Date: Sat, 23 May 2015 19:51:42 +0200
User-agent: Mozilla/5.0 (X11; Linux i686; rv:31.0) Gecko/20100101 Thunderbird/31.7.0



On 2015-05-22 22:02, Carl Sorensen wrote:

On 5/22/15 10:03 AM, "address@hidden" <address@hidden>
wrote:

   
   Hi Carl!
   
   Yes, you are the person with the big understanding. I learned t from
   your solution, that you can, and in this case must, do things inside
   open parenthesis.
I am concerned that you do not understand why the braces {} do what they
do, and that you are just memorizing syntax.

The items in a set of {} braces come one after the other in time, so they
will move from right to left on the page.

The items in a set of << >> angle brackets all start at the same time.

If you understand this, things will make much more sense.

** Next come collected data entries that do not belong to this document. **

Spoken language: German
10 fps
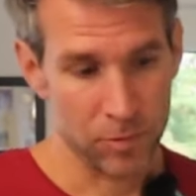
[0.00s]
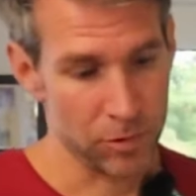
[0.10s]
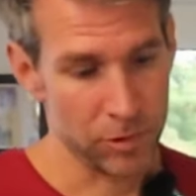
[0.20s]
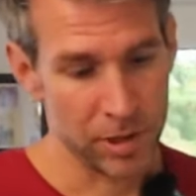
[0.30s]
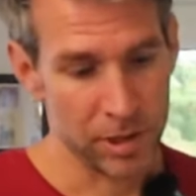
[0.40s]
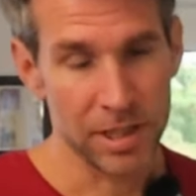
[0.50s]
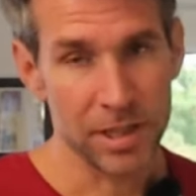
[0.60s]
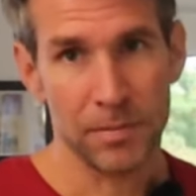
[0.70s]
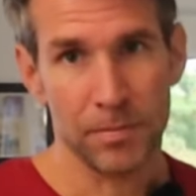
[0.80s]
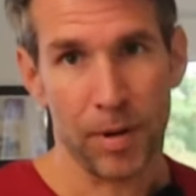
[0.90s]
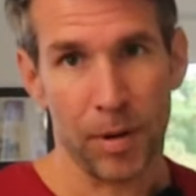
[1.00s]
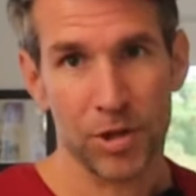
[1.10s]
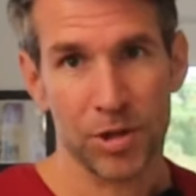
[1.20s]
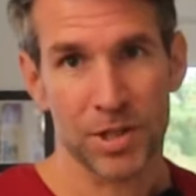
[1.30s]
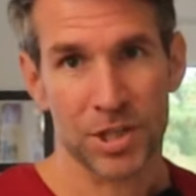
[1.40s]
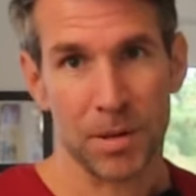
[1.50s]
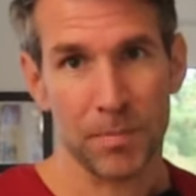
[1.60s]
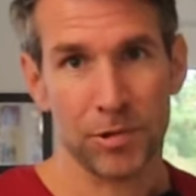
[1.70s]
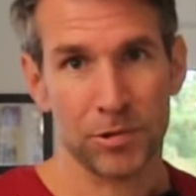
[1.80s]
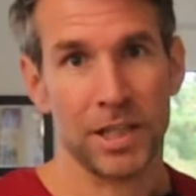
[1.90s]
Und hier baue ich mir
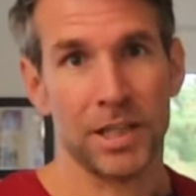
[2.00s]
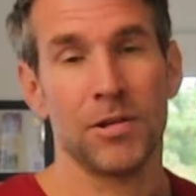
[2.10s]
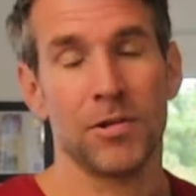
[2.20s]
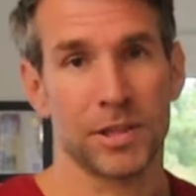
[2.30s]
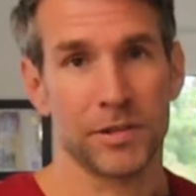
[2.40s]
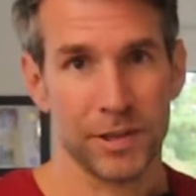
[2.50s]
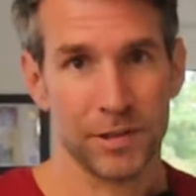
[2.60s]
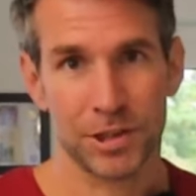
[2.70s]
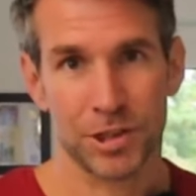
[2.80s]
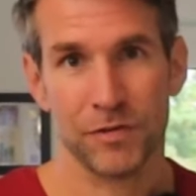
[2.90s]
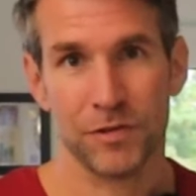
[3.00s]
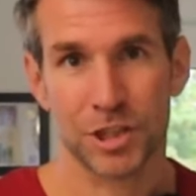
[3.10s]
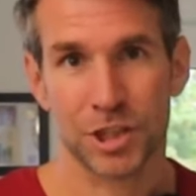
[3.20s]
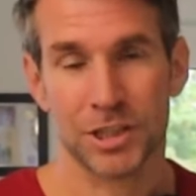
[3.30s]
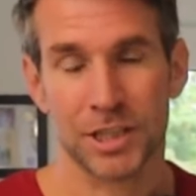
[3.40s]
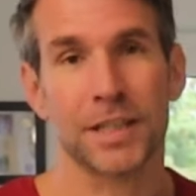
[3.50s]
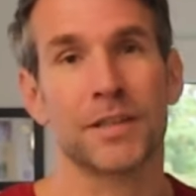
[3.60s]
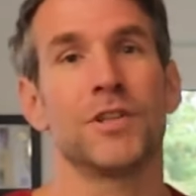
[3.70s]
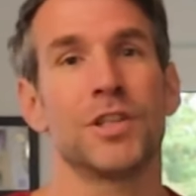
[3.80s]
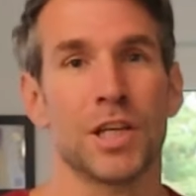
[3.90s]
Champignons an und ich werde euch Schritt für Schritt
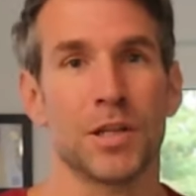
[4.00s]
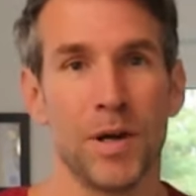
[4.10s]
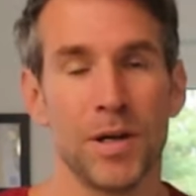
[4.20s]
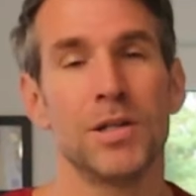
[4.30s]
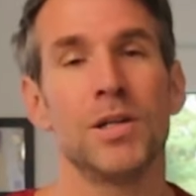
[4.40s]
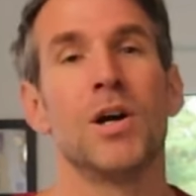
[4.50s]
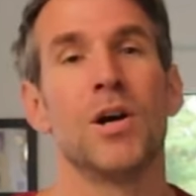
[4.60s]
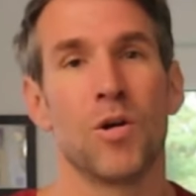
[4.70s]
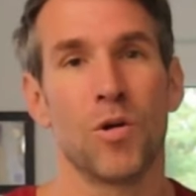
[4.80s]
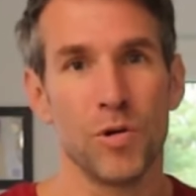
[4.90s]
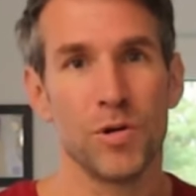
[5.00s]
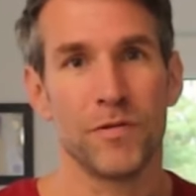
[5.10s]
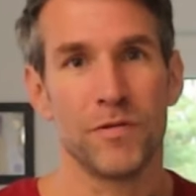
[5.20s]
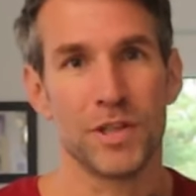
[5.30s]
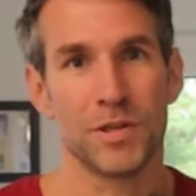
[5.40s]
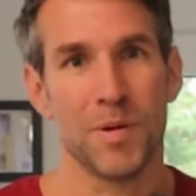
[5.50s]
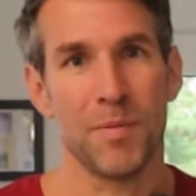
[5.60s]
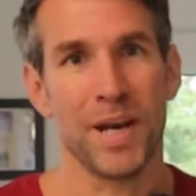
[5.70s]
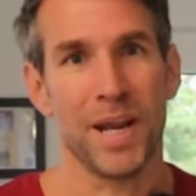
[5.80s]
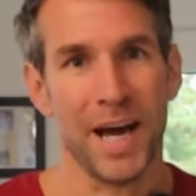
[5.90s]
zeigen, wie ich das mache und wie ich mir
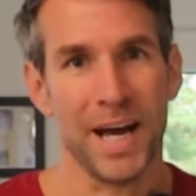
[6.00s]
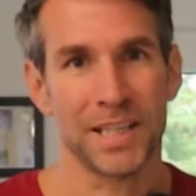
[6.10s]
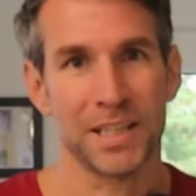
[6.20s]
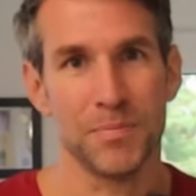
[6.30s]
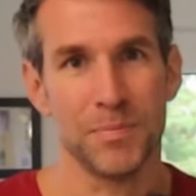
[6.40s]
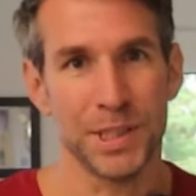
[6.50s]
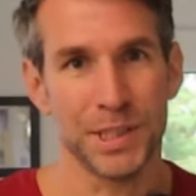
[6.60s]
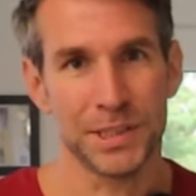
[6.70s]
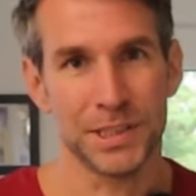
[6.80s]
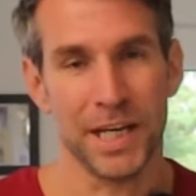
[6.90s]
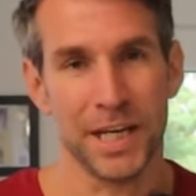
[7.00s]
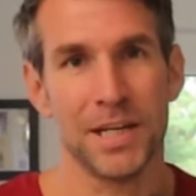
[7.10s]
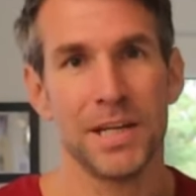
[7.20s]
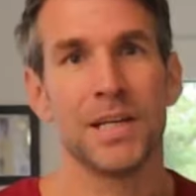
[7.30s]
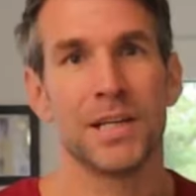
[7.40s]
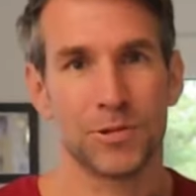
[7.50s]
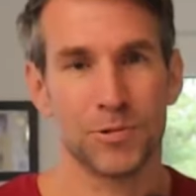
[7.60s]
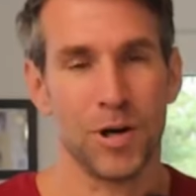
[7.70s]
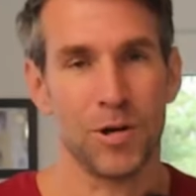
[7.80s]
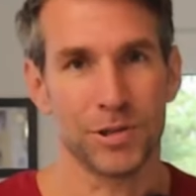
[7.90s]
meine eigenen Pilze dann
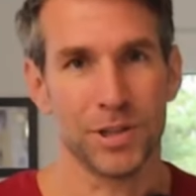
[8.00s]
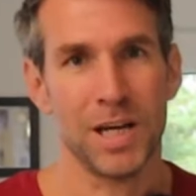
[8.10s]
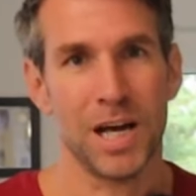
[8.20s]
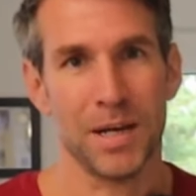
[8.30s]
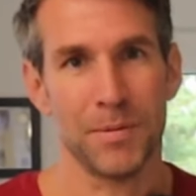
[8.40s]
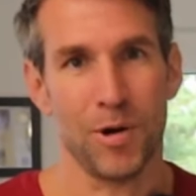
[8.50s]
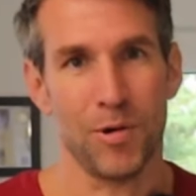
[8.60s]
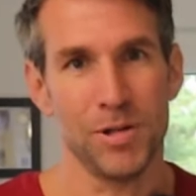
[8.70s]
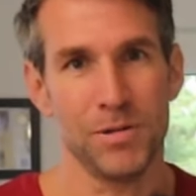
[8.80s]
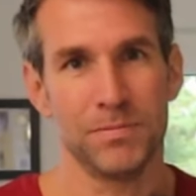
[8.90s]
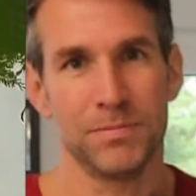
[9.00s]
zu Hause anbaue.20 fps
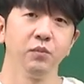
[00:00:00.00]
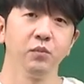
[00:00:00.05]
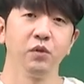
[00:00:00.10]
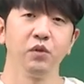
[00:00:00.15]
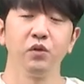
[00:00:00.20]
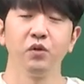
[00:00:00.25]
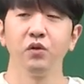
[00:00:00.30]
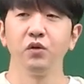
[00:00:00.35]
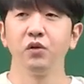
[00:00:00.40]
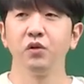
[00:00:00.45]

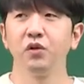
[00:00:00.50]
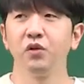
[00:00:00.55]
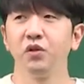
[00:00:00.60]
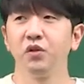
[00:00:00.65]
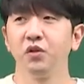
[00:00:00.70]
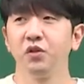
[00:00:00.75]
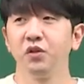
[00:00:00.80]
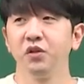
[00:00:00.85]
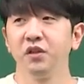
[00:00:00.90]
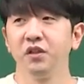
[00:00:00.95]

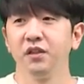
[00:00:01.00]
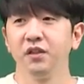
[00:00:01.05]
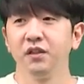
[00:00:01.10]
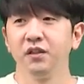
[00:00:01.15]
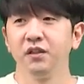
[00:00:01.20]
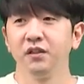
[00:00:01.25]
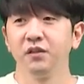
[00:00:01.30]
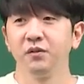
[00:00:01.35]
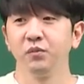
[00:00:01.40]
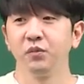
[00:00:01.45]
뭐
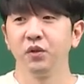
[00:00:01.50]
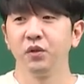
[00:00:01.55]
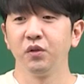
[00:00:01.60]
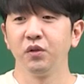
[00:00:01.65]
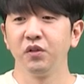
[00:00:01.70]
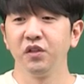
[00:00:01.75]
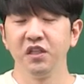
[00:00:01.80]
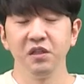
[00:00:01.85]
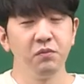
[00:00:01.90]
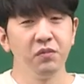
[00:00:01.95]

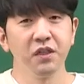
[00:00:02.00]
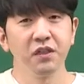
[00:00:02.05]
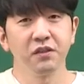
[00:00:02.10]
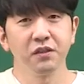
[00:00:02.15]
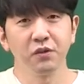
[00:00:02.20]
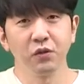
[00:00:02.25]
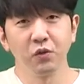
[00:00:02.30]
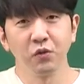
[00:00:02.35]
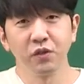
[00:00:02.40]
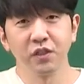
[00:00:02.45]
뭐
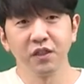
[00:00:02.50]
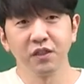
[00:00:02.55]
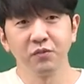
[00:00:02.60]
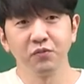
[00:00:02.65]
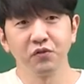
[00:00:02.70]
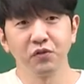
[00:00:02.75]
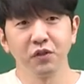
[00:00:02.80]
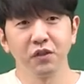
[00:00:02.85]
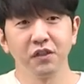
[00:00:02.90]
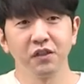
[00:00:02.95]
EBS 교재를
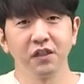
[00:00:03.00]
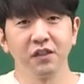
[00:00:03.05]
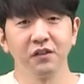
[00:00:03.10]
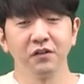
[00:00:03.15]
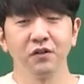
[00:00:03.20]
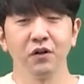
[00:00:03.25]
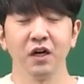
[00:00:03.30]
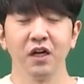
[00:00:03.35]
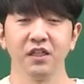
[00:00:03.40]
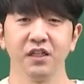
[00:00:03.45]
풀어야
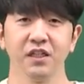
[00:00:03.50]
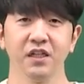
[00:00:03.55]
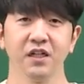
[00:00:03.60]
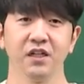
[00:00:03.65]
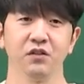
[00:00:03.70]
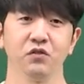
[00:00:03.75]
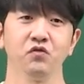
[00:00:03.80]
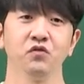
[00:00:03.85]
되는 거 아니냐,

That was what was wrong in my efforts towards the
   solution. So I took your solution as a base and worked through my
   example. It all was fine. I was a wee wondering about the extra gap
   between top staff and the ones below, so I went on and added a
   couple of measures an staves. And the result is clear: the new staff
   will always start one step below the extra one to the left, even if
   there are single measures in the top staff in between. Do you have a
   smart solution to this too?
The way to solve this problem is to use one Staff, rather than multiple
Staff contexts, but also to use \startStaff and \stopStaff to break the
staff.  See the example in the Notation Reference where they talk about
"many isolated ossia staves".

Thanks,

Carl


Hello Carl

Just when I thought I understand things you are making me confused. Yes, I think I have got this with simultaneous or parallel music (inside << >>) and serial (inside { }). But I thought these are mutual, you do not need them both if they include the same area. You can look at both of them as some kind of parenthesis, with a wee different function. But you do not need them both together, I thought. There were a couple of such doubles in your example, so I removed those not actual. If I need a parallel part of the score, I do not have to embrace the double angles with braces, or do I? And obviously LilyPond accepts my mistake, if it is, since I get the same result from my code as from yours. Well, I might be wrong, and then I will try to learn it correct.

Here is your code:

\score {
  <<
    \new ChoirStaff
    <<                % This matches (1) below
      {                    % This matches (2) below
        \new Staff = "sAB" {    % This matches (3) below
          <<                        % This matches (4) below
            {                            % This matches (5) below
              \new Voice = "vA" {
                \mA
                <<
                  \mB
                  \new Staff = "sB" {
                    \new Voice = "vE" { \mE }
                  }
                  \new Lyrics = "IE" \lyricsto "vE"{\tE}
                >>
                \mC

                <<
                  \mD
                  \new Staff = "sF" {
                    \new Voice = "vF" { \mF }
                  }
                  \new Lyrics = "lF" \lyricsto "vF" { \tF }
                  \new Staff = "sG" {
                    \new Voice = "vG" { \mG }
                  }
                  \new Lyrics = "lF" \lyricsto "vF" { \tF }
                >>
              }
              }           % (5)
            >>            % (4)
      
          }               % (3)
      }                   % (2)
        >>                % (1)

Here, in my opinion, the pairs (1) and (2) include the same area and are redundant. Only the inner ones are necessary. Likewise (3), (4) and (5) are redundant and only the inner ones are necessary. But maybe this is wrong reasoning, so please tell me.

But again, many many thanks for your clear instructions.